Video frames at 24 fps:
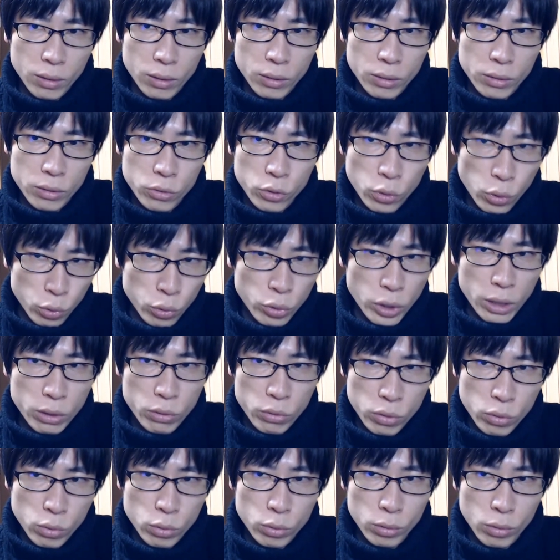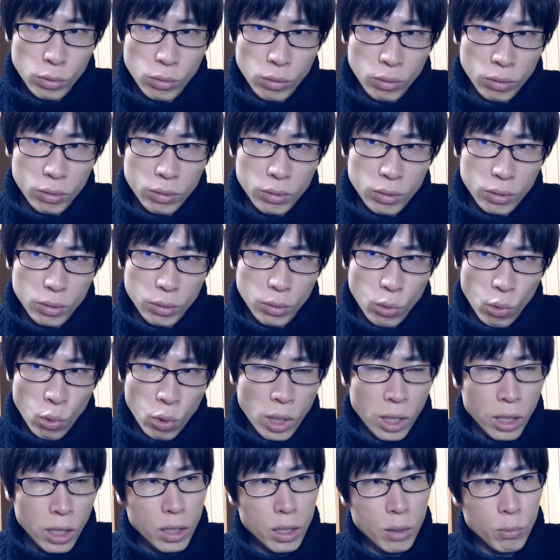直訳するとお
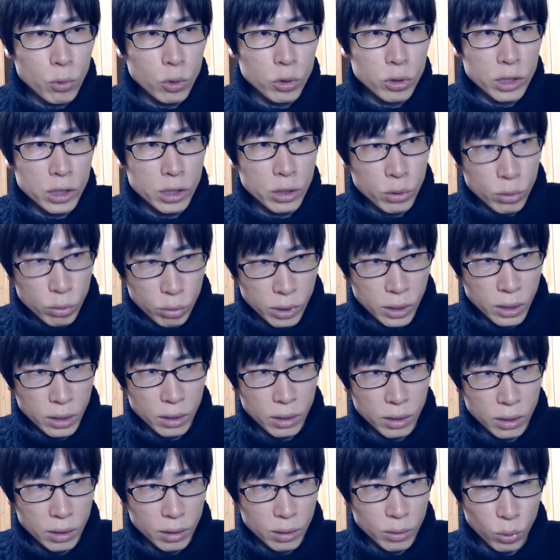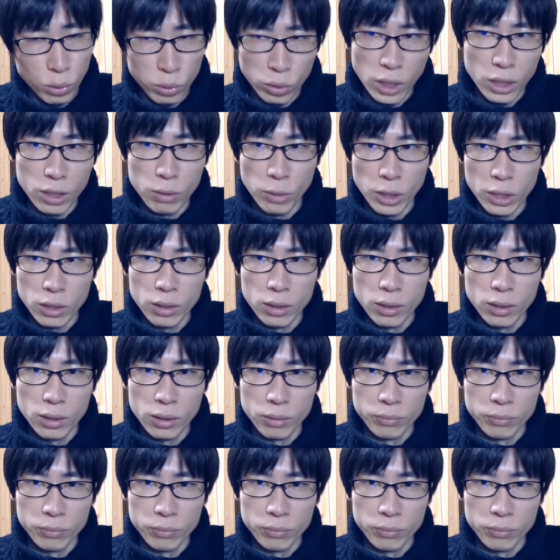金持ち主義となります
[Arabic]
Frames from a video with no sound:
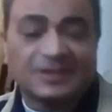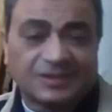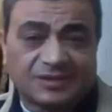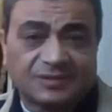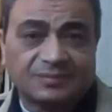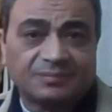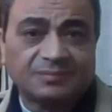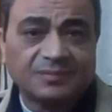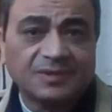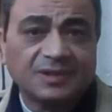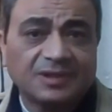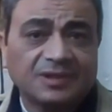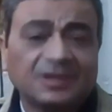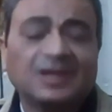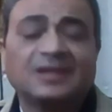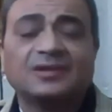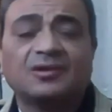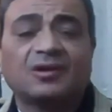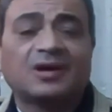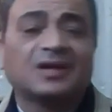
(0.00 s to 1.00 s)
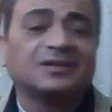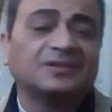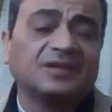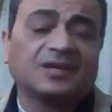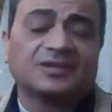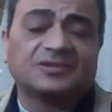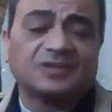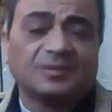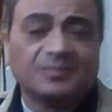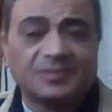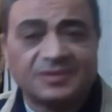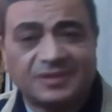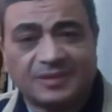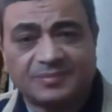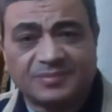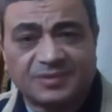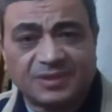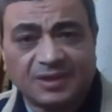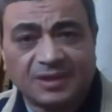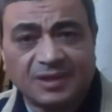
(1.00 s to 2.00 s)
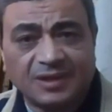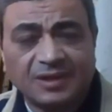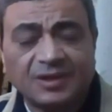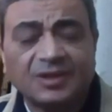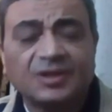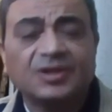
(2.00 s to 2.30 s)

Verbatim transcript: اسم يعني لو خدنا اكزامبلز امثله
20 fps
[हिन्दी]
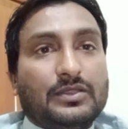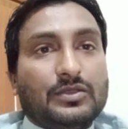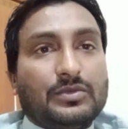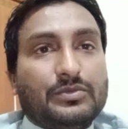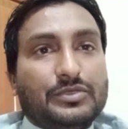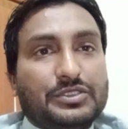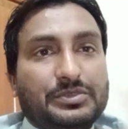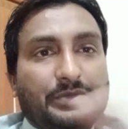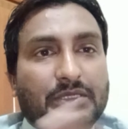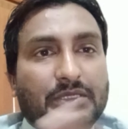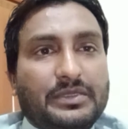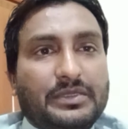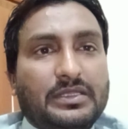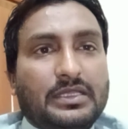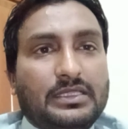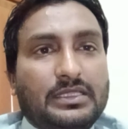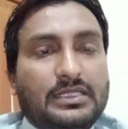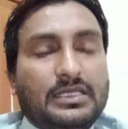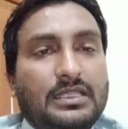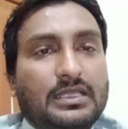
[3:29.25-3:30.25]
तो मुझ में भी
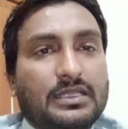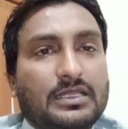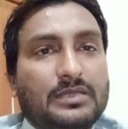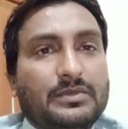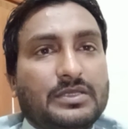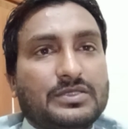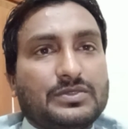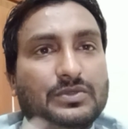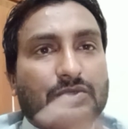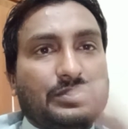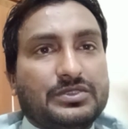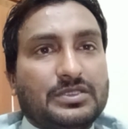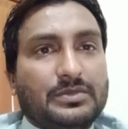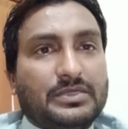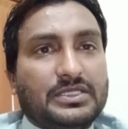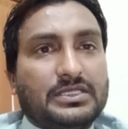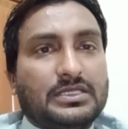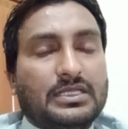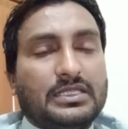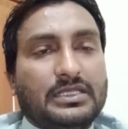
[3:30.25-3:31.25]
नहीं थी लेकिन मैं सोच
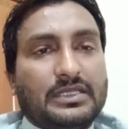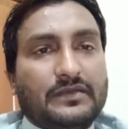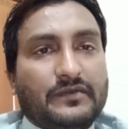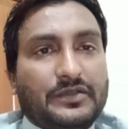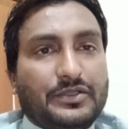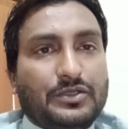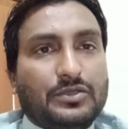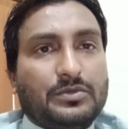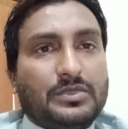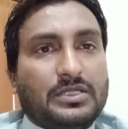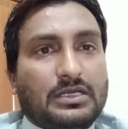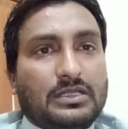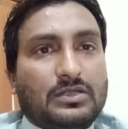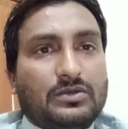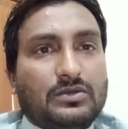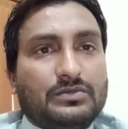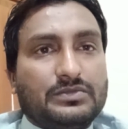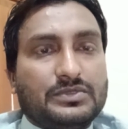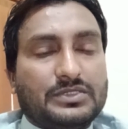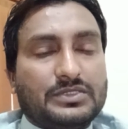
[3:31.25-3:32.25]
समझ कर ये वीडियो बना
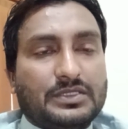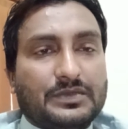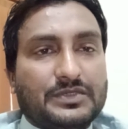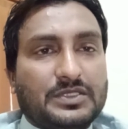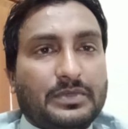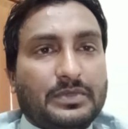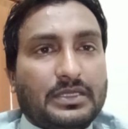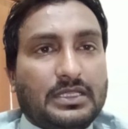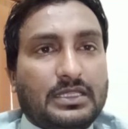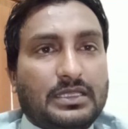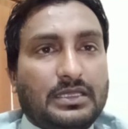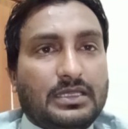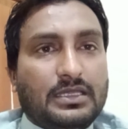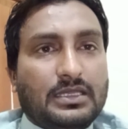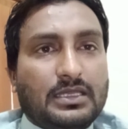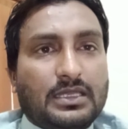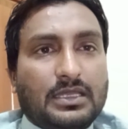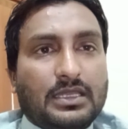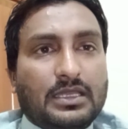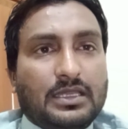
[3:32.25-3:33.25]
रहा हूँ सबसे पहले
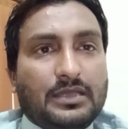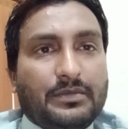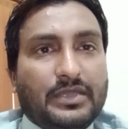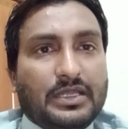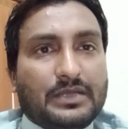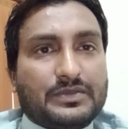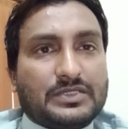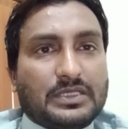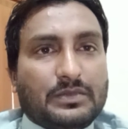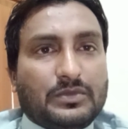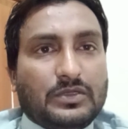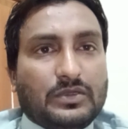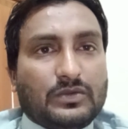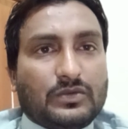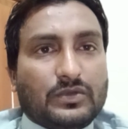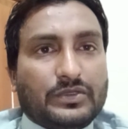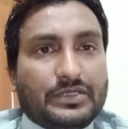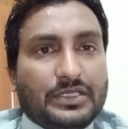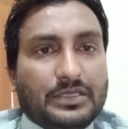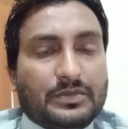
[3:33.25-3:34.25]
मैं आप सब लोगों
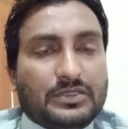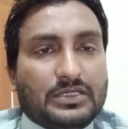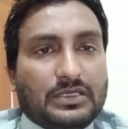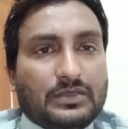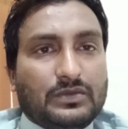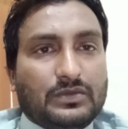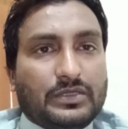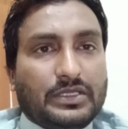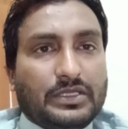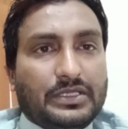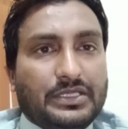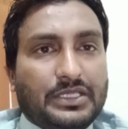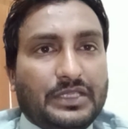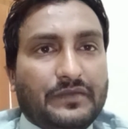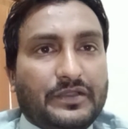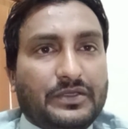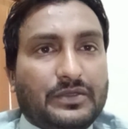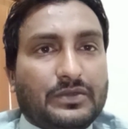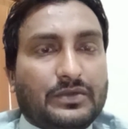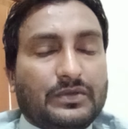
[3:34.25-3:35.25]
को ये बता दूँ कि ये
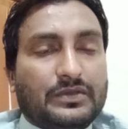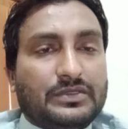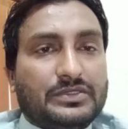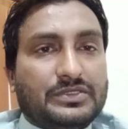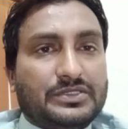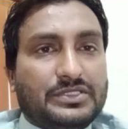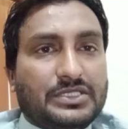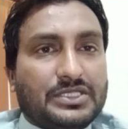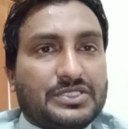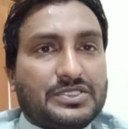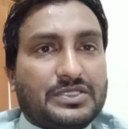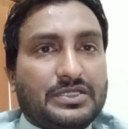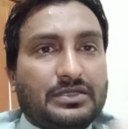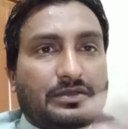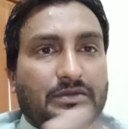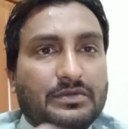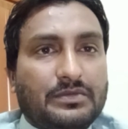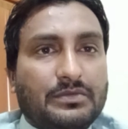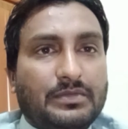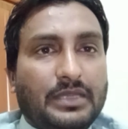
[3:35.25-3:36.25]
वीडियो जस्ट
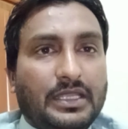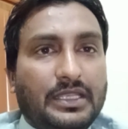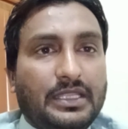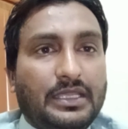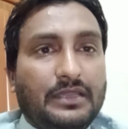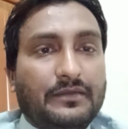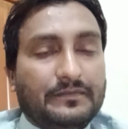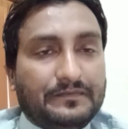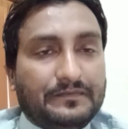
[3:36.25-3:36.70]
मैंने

WORK TO COMPLETE –
Give the records back exactly. Leave the pictures out.

SOLUTION FOR THIS PROBLEM –
Video frames at 24 fps:
直訳するとお
金持ち主義となります
[Arabic]
Frames from a video with no sound:
(0.00 s to 1.00 s)
(1.00 s to 2.00 s)
(2.00 s to 2.30 s)

Verbatim transcript: اسم يعني لو خدنا اكزامبلز امثله
20 fps
[हिन्दी]
[3:29.25-3:30.25]
तो मुझ में भी
[3:30.25-3:31.25]
नहीं थी लेकिन मैं सोच
[3:31.25-3:32.25]
समझ कर ये वीडियो बना
[3:32.25-3:33.25]
रहा हूँ सबसे पहले
[3:33.25-3:34.25]
मैं आप सब लोगों
[3:34.25-3:35.25]
को ये बता दूँ कि ये
[3:35.25-3:36.25]
वीडियो जस्ट
[3:36.25-3:36.70]
मैंने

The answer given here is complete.